¿Sufre de alergias molestas y muy limitantes con la llegada de la primavera? La nariz que moquea, los ojos que pican y la fatiga pueden convertir rápidamente la vida diaria en una pesadilla. ¿Y si un simple spray nasal fuera suficiente para protegerlo no solo del polen, sino también de la gripe, el Covid y la bronquitis? Esta es la apuesta audaz que han lanzado investigadores de la Universidad de Stanford, quienes acaban de hacer un descubrimiento histórico: una vacuna “universal”.
Publicado en la revista Science, este estudio, realizado hasta el momento en ratones, muestra resultados prometedores que podrían mejorar la vida de más de diez millones de franceses que sufren de patologías respiratorias. De hecho, este nuevo tipo de vacuna por vía nasal no solo se centraría en un solo virus, sino que actuaría como un verdadero escudo contra una amplia gama de amenazas, desde las bacterias más resistentes hasta los alérgenos cotidianos como los ácaros. Descubra en detalle de qué se trata.
El desafío de una vacuna “todo en uno”
Tradicionalmente, una vacuna está diseñada para “imitar” un virus específico para protegernos de él. Pero la única desventaja de este funcionamiento ancestral es que “cada vez es más evidente que muchos patógenos son capaces de mutar rápidamente. Al igual que el leopardo cambia sus manchas, un virus puede modificar los antígenos presentes en su superficie”, declaró Bali Pulendran, doctor en ciencias y autor principal del estudio. Por eso, los científicos quisieron cambiar de estrategia apostando por una vacuna “todo en uno”.

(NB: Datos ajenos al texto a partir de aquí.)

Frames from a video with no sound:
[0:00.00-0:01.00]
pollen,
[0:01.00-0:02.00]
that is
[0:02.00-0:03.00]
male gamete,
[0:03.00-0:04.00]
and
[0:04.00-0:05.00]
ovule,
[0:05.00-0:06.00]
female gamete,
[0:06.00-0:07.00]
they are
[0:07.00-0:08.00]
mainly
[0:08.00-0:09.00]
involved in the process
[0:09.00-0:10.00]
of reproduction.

Concretamente, en lugar de perseguir cada nueva variante, esta vacuna, administrada por vía intranasal, se basa en nuestra “inmunidad innata”. Una solución universal y protectora para todos estos virus: “lo notable del sistema inmunitario innato es que puede proteger contra una amplia gama de microbios diferentes”, afirma el profesor. Por lo tanto, activamos aquí un escudo global capaz de reconocer y neutralizar a los intrusos, sean cuales sean, en lugar de fabricar anticuerpos específicos para una sola enfermedad.
¿Cómo activar el sistema de inmunidad innata?

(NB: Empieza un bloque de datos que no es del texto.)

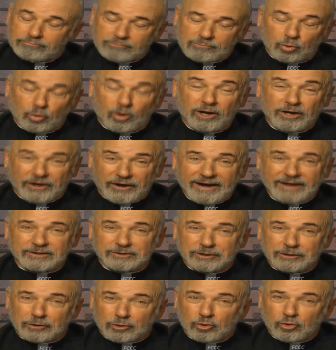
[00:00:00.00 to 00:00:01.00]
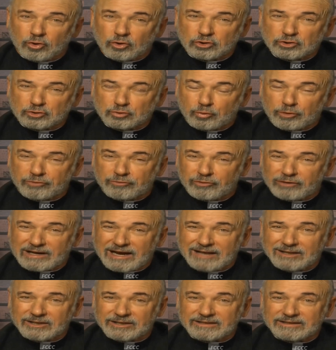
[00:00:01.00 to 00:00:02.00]
You want to act in accordance with
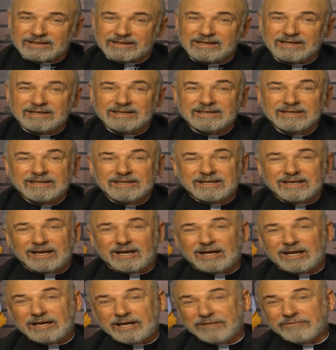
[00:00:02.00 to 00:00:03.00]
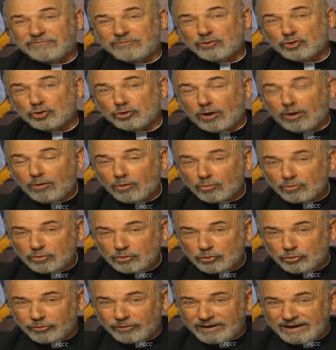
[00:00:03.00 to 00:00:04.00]
reality. If you
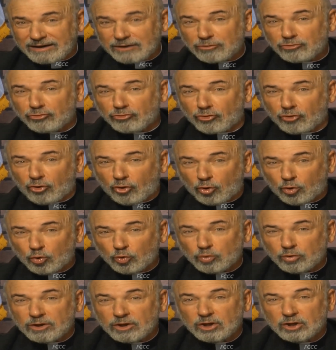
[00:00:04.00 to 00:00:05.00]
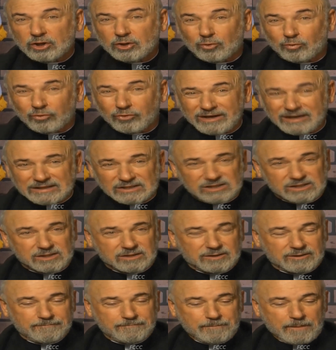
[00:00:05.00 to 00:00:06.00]
don't, you're at your own risk.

Normalmente, nuestra inmunidad innata (la primera línea de defensa del organismo) interviene de forma inmediata pero efímera. Una vez que la amenaza es eliminada en unos pocos días, se desvanece. El desafío de los investigadores era, por lo tanto, prolongar este efecto protector para convertirlo en una vacuna. Para ello, se inspiraron en la vacuna BCG contra la tuberculosis, conocida por proteger a los recién nacidos mucho más allá de la enfermedad objetivo. Lograron movilizar células específicas (los linfocitos T) que, en lugar de retirarse, envían señales permanentes a las células de defensa pulmonar para mantenerlas activas, garantizando una protección duradera. “Normalmente, esta activación dura solo unos días. En este caso, pudo durar hasta tres meses”, afirma el experto. Es esta vigilancia mantenida la que permite neutralizar instantáneamente cualquier nuevo intruso, ya sea un virus invernal o un alérgeno primaveral.

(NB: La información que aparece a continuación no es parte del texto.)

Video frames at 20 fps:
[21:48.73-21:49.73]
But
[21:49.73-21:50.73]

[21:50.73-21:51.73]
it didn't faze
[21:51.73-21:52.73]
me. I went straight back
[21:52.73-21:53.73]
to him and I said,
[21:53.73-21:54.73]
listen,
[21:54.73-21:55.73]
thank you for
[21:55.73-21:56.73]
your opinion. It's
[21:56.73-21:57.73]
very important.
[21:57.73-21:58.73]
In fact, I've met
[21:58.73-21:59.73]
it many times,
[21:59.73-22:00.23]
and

Resultados muy prometedores en nuestros amigos roedores
Aunque el mecanismo puede parecer técnico, los resultados son bastante sencillos: donde un ratón no vacunado sucumbe a un virus, todos los ratones protegidos que recibieron unas gotas de este spray en sus fosas nasales sobrevivieron. Mejor aún, la cantidad de virus en sus pulmones se dividió por 700. La eficacia se basa en la rapidez de acción: “El sistema inmunitario pulmonar es tan reactivo y alerta que puede desencadenar las respuestas adaptativas típicas (linfocitos T y anticuerpos) en solo tres días, lo que es un plazo extraordinariamente corto”, explica el Dr. Pulendran. A modo de comparación, normalmente tarda dos semanas en un sujeto no vacunado, afirma.
Pero la verdadera proeza reside en la diversidad de las amenazas descartadas. Como una “navaja suiza”, la vacuna ha demostrado ser eficaz contra el Covid-19, pero también contra infecciones bacterianas graves (como el estafilococo dorado) e incluso contra las alergias. “Creo que tenemos una vacuna universal contra diversas amenazas respiratorias”, afirma el experto, con admiración. Sin embargo, aunque estos resultados sean espectaculares en ratones, la vacuna aún deberá demostrar su inocuidad y eficacia en humanos durante ensayos clínicos, un paso crucial que podría permitir su comercialización en un plazo de cinco a siete años.